По-моему, талантливому человеку шатание и лавирование вдвойне прощать нельзя. Я лавирование могу определить проще, шире и грубее — словом «подлость». Андрей Рублев был высоковерующим человеком, и только веруя, он мог создавать свои гениальные иконы. Если бы он на секунду изверился, то это сразу бы стало заметно в его картинах, сразу стала бы заметна фальшь. Подлость съедает талант, как мартовское солнце пожирает снег: только три дня тому назад белел огромнейший сугроб — чистый, мощный, с ледяной корочкой, а прошло три-четыре дня и вместо сугроба — желтая искалеченная трава… Я беру к примеру искусство фашистской Германии, вернее, я не вправе называть то, что было в фашистской Германии, искусством.
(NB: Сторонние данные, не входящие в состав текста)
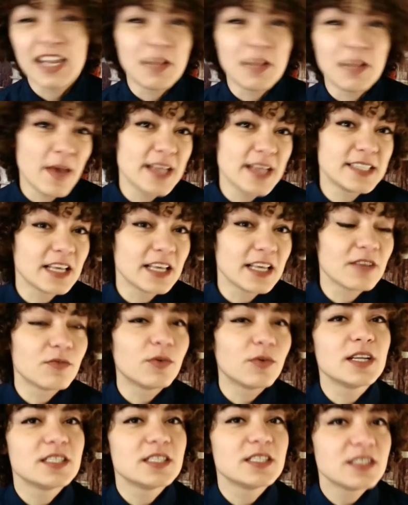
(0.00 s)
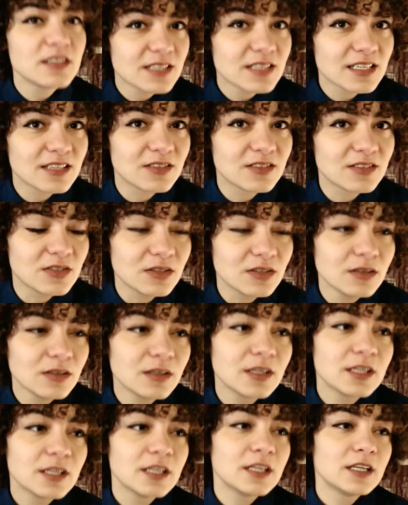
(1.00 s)
best thing for a student to do.
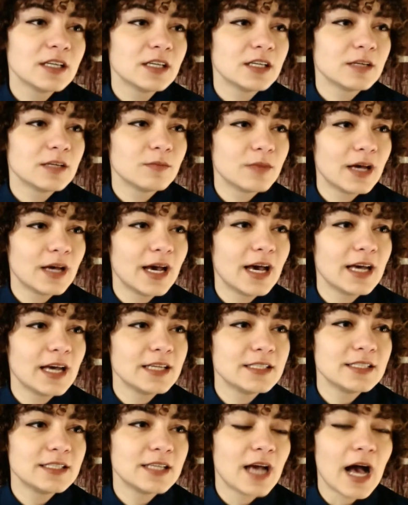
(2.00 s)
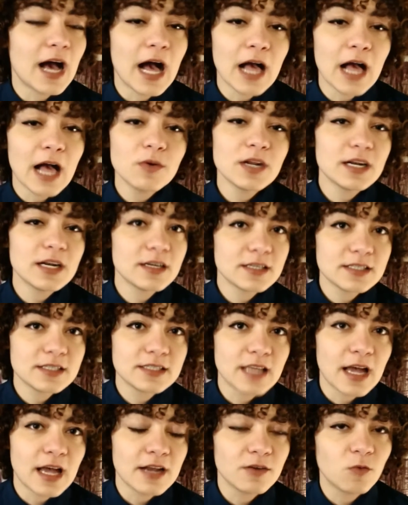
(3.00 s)
But I would
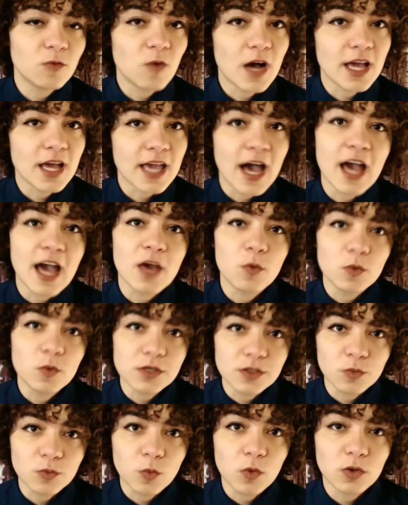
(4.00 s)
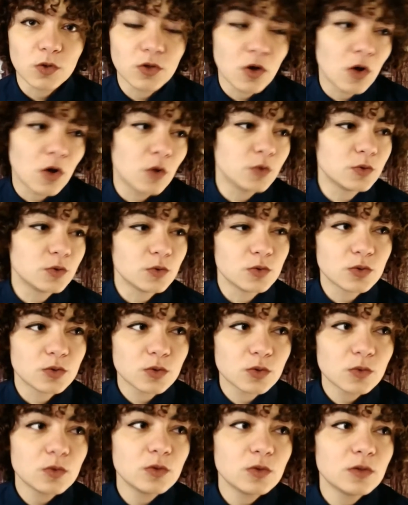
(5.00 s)
understand why I wouldn't go to
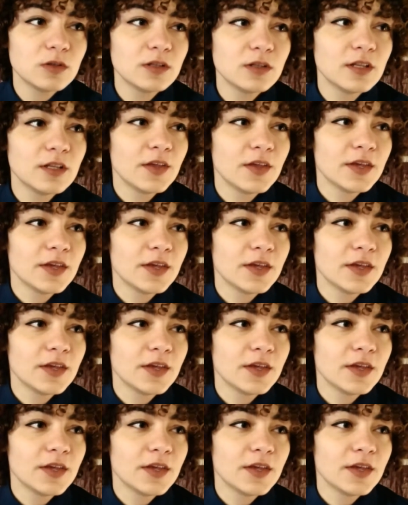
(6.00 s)
school.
Но тот суррогат, который фашисты превозносили в качестве эталона искусства — как он создавался? Он создавался и соорганизовывался из подлости. Художник проявил маленькую непоследовательность и — он уже обязан курить фимиам звериному нацизму, антисемитизму, бредовой идее о расовом превосходстве немцев. Те мужественные писатели, композиторы, художники, актеры, которые были последовательны, — они либо эмигрировали из страны, либо молчали, что уже было подвигом, либо томились в концлагерях, но и там оставались верны своей вере — будь то христианство, будь то коммунизм. Поэтому, как только начинают говорить, что талантливому человеку можно многое извинить, так, да простится мне столь страшное сопоставление, я вижу тот самый суррогат, который в фашистской Германии именовался искусством. Нельзя сравнивать непоследовательные и трусливые выступления кого-то из моих знакомых с тем, что было в тридцатые годы в Германии, но надо же честно сказать самому себе: либо-либо. Либо нужно до конца отстаивать правду; либо, если хоть в чем-то дать уступки, это будет уже предательством той самой правды, в которую ты свято веришь.